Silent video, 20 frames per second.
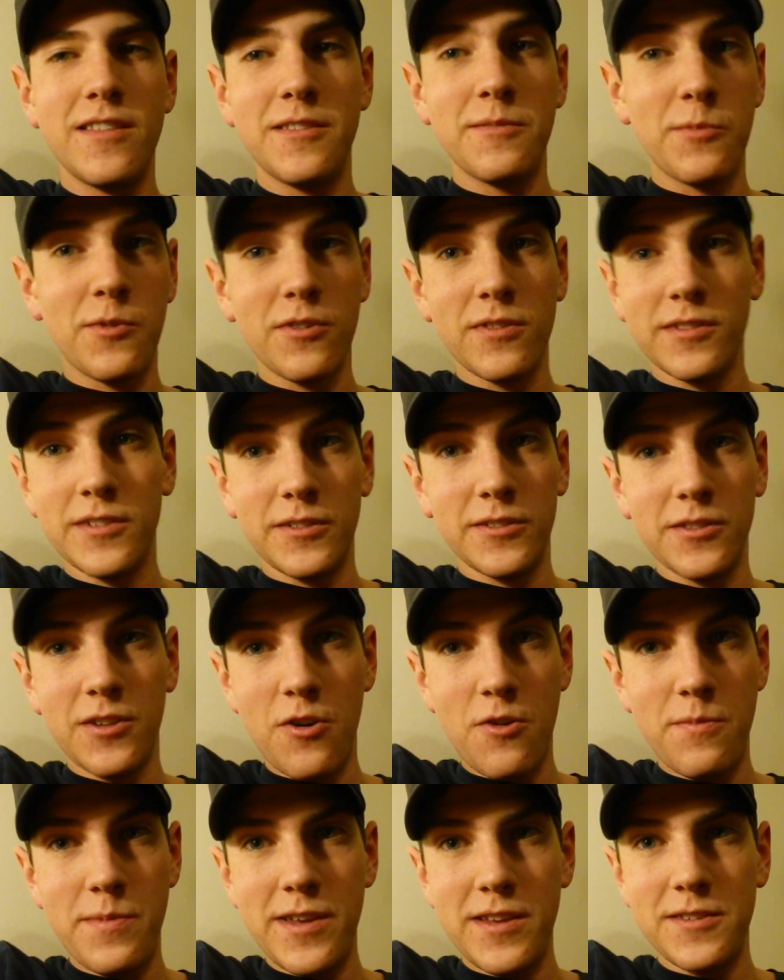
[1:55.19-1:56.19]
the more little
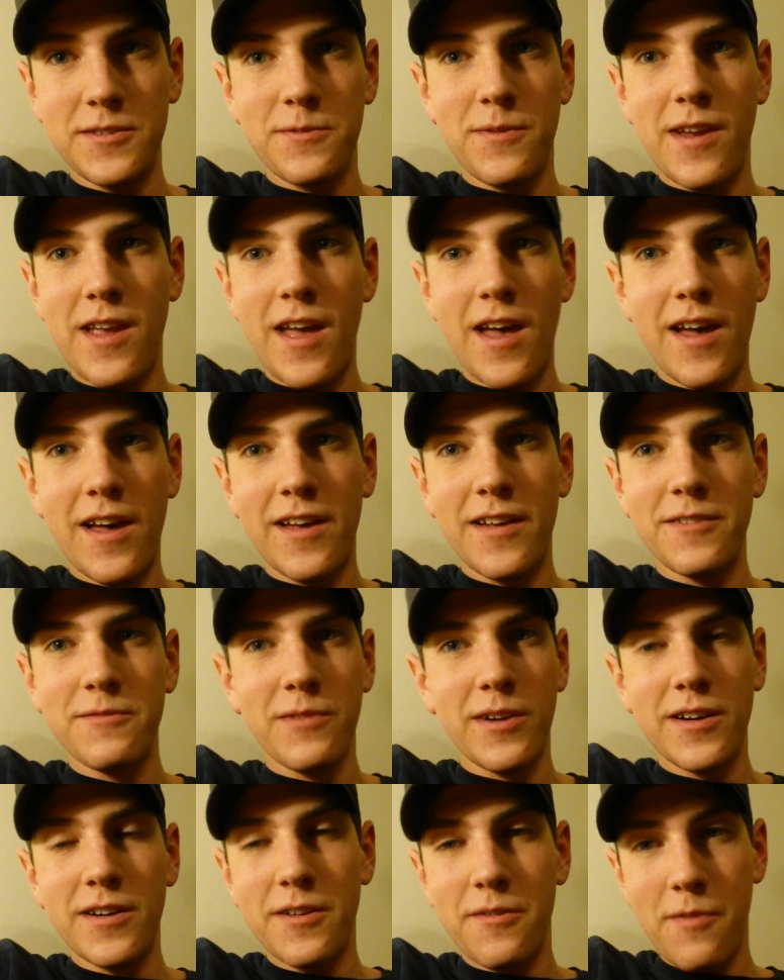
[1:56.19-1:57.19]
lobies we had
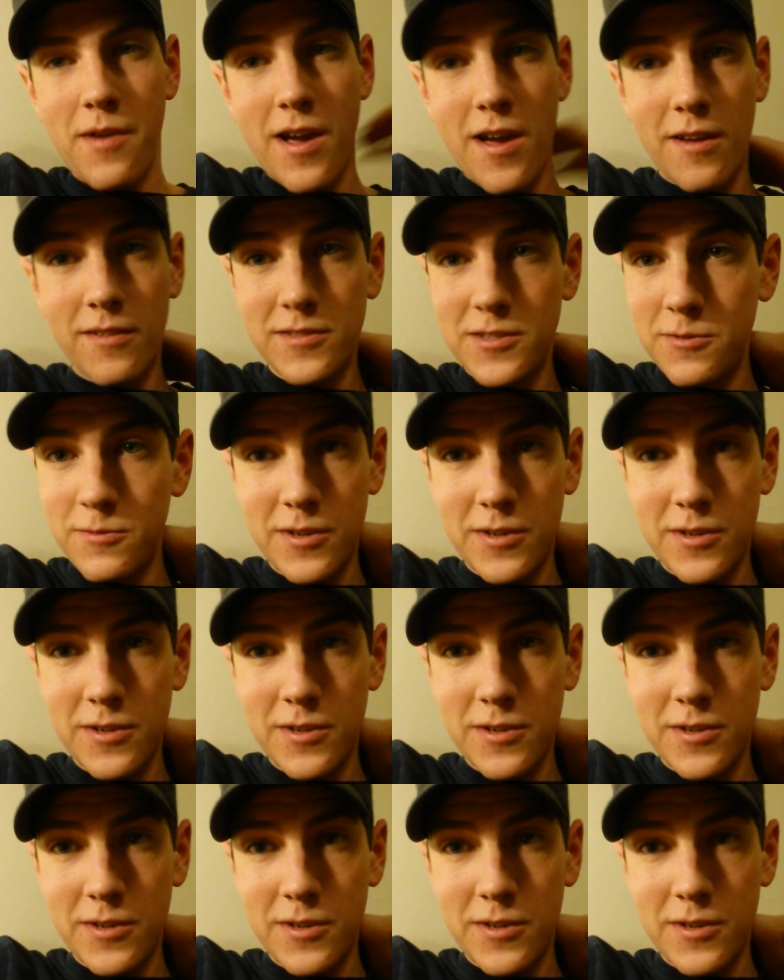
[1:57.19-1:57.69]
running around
#####
■ **Exercise prompt**: Transcribe the full listing above exactly, with the images removed.

■ **Response below**:
Silent video, 20 frames per second.
[1:55.19-1:56.19]
the more little
[1:56.19-1:57.19]
lobies we had
[1:57.19-1:57.69]
running around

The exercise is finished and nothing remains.